> _Provided information_:
+ + +

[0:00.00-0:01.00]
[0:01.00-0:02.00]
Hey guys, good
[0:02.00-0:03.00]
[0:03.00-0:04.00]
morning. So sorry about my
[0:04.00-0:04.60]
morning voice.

+ + +

> _Work request_: While keeping every line the same, please copy out all the records.

> _Solution for this task_:
[0:00.00-0:01.00]
[0:01.00-0:02.00]
Hey guys, good
[0:02.00-0:03.00]
[0:03.00-0:04.00]
morning. So sorry about my
[0:04.00-0:04.60]
morning voice.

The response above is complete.